→ **Exercise directions**:
The response must reproduce exactly every line of the material below holding the word "Transcript".

____________________

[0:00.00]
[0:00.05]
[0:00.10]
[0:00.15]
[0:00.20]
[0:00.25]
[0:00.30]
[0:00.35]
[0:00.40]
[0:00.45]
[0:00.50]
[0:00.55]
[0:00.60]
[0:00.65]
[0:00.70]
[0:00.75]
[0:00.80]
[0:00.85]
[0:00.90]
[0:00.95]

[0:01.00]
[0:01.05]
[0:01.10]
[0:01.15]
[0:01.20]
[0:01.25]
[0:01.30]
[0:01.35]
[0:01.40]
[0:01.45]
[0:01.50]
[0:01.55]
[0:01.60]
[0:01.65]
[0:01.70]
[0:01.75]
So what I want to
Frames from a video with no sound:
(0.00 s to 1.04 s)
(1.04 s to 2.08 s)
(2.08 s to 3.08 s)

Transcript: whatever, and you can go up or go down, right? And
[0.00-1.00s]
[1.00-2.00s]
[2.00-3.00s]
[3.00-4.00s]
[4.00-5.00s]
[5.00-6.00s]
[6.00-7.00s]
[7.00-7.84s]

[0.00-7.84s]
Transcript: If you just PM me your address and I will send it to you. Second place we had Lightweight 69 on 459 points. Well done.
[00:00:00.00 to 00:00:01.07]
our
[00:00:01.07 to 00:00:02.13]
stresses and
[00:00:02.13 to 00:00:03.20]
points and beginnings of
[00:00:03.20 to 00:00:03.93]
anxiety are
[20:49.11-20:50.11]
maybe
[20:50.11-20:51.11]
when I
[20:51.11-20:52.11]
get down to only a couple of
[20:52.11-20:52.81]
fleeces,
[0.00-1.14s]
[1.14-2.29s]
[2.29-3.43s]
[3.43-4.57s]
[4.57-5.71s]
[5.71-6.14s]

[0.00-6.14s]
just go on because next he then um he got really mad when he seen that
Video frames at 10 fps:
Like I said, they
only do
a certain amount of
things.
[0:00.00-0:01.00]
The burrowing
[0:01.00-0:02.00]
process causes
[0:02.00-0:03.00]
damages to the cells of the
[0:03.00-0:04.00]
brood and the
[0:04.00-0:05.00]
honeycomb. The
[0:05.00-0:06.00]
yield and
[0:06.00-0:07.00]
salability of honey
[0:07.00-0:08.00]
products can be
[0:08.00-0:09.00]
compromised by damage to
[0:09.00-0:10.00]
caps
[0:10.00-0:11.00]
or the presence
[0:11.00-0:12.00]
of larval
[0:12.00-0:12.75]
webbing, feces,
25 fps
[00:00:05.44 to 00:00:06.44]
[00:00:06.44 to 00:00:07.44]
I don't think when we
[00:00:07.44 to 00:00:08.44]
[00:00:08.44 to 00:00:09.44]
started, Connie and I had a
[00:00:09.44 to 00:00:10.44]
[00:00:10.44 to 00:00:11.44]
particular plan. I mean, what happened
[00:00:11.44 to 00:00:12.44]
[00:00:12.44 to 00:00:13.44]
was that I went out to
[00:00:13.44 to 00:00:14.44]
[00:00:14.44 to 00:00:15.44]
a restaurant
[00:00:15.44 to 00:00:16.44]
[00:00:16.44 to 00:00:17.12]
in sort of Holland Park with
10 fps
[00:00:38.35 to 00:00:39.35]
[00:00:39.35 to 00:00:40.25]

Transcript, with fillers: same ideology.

____________________

→ **Task result**:
Transcript: whatever, and you can go up or go down, right? And
Transcript: If you just PM me your address and I will send it to you. Second place we had Lightweight 69 on 459 points. Well done.
Transcript, with fillers: same ideology.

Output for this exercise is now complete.